By Murtaza Hussain & Ryan Grim

Photos: YouTube Screenshots\Wikimedia Commons

Jeffrey Epstein used his political network and financial resources to help broker a security cooperation agreement between the governments of Israel and Mongolia, according to a trove of leaked emails from former Israeli Prime Minister Ehud Barak (shown below). This new set of emails between Barak and Epstein has largely been ignored by the mainstream press, but includes crucial new context on Epstein’s operation.

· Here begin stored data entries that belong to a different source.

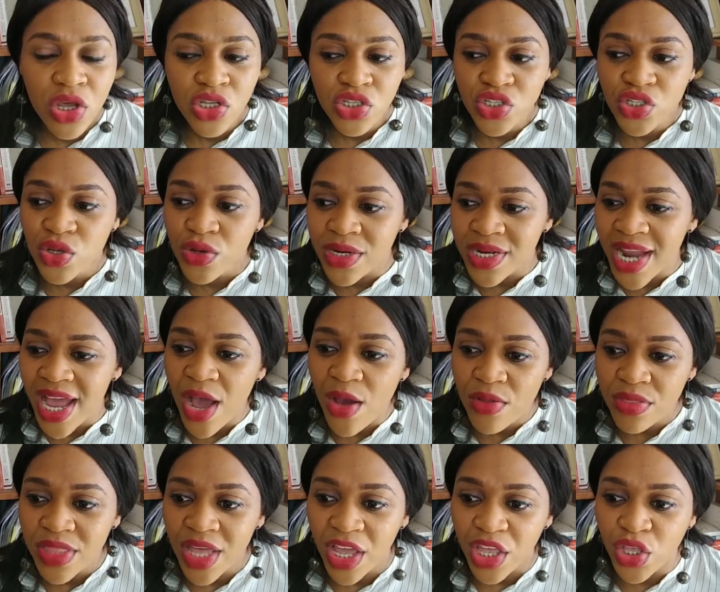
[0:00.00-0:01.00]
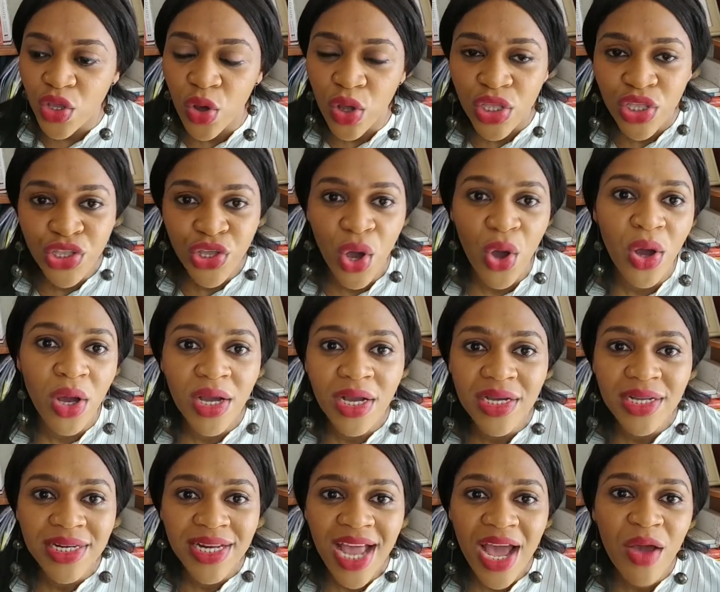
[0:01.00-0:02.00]
So now that you're young,
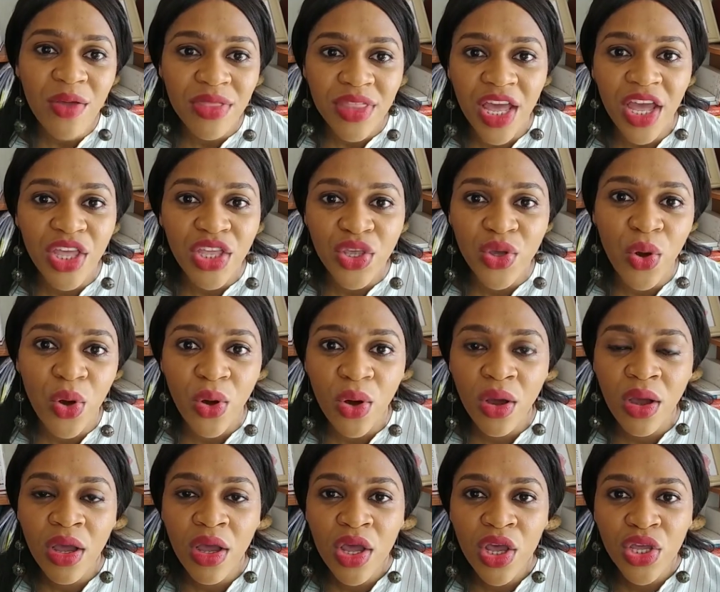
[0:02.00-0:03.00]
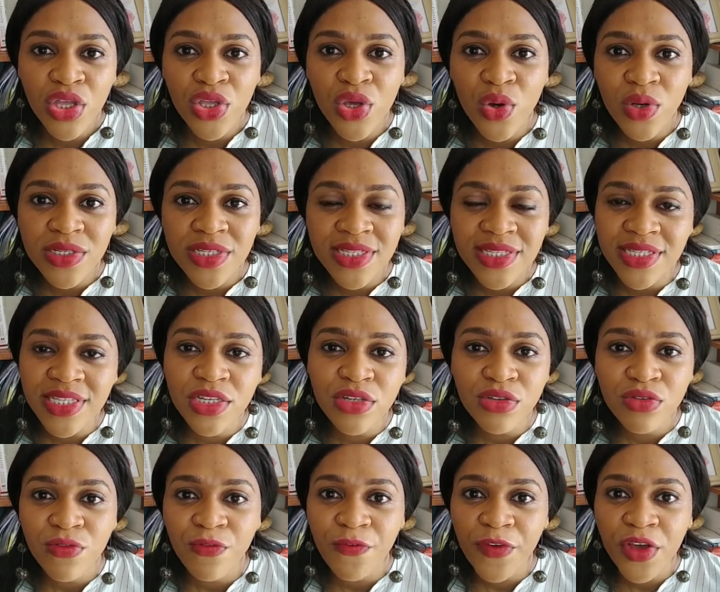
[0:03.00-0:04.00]
now that you're
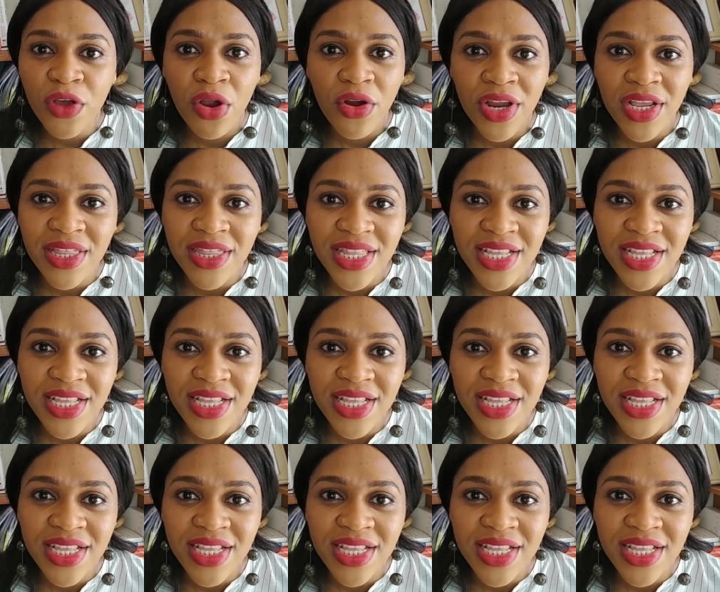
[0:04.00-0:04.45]
still figuring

It’s well known that Epstein had personal ties to Israel, including to senior political officials like Barak and Ehud Olmert, and that he donated to organizations like Friends of the IDF.ButEpstein’s activities in Mongolia show, for the first time, that he facilitated a deal that led to a security agreement between Israel and other nations.

The leaked emails were released by Handala, a pro-Palestinian hacking group with speculated ties to Iran. The documents were posted by Distributed Denial of Secrets, a non-profit whistleblower and file-sharing website. Although the emails lack cryptographic signatures, they contain a vast amount of unpublished private photographs and documents from Barak and his inner circle, including information that was not publicly known at the time. (More on the verification at the bottom of this article.)

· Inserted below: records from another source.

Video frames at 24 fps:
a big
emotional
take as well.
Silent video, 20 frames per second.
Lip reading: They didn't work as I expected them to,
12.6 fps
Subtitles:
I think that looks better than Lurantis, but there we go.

Messages spanning from 2013 to 2016 show intimate, oftentimes daily correspondence between Barak and Epstein. Their conversations address political and business strategy as Epstein coordinated meetings for Barak with other members of his elite circles. In 2008, Epstein pled guilty to charges of “procuring a minor for prostitution”; Barak has denied knowledge of Epstein’s sex trafficking and abuse of minors.

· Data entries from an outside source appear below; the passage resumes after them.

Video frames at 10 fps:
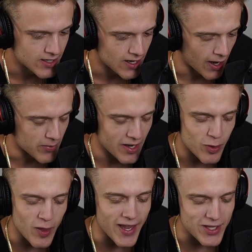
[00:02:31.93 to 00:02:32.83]
I'm going to
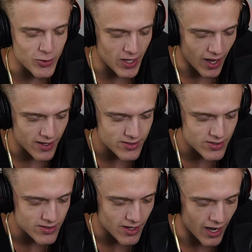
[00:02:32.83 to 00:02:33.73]
thank you guys.
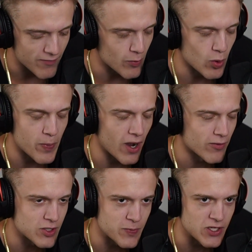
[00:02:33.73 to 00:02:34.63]
I haven't prepared
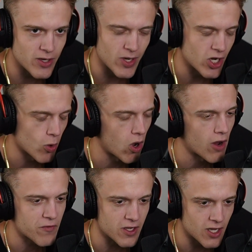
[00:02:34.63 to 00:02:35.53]
the speech. I'm going to go
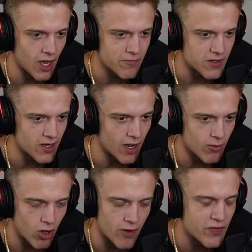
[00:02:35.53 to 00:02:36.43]
off the cuff, you know,
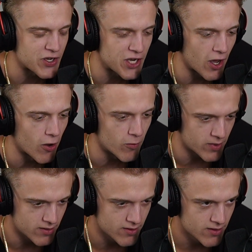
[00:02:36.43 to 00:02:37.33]
off the dome,
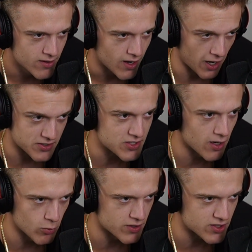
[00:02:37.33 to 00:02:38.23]
as
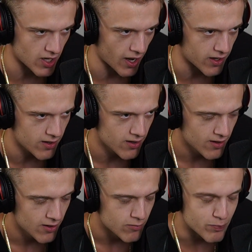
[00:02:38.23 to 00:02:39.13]
some would say.
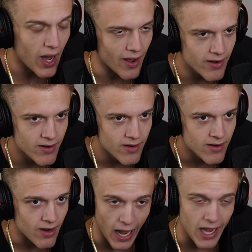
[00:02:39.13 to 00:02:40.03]
But
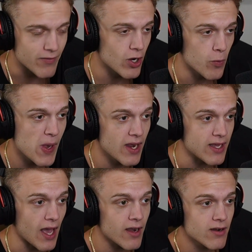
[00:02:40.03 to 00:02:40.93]
I haven't opened it yet.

The rise of Israel’s cyber surveillance and weapons industry has been one of the most significant geopolitical developments of the past two decades, making sophisticated hacking tools available as “turnkey” packages to police and military around the world. The spread of “zero-click” exploits that require no interaction from targets, coupled with the proliferation of web-connected devices in homes, offices, and manufacturing facilities, has transformed what is possible for spy agencies and those in their orbit.

In the shadows of Israel’s cyber boom was Jeffrey Epstein, who exploited his network of political and financial elites to help Barak, and ultimately the Israeli government itself, to increase the penetration of Israel’s spy-tech firms into foreign countries. Epstein actively supported the Israeli intelligence industry via venture capital investments and contributions to charitable organizations – “non-governmental” entities that laid the foundation for official Israeli security deal-making. The story of Israel’s 2017 security agreement with Mongolia is a window into the true nature and scope of Epstein’s operation.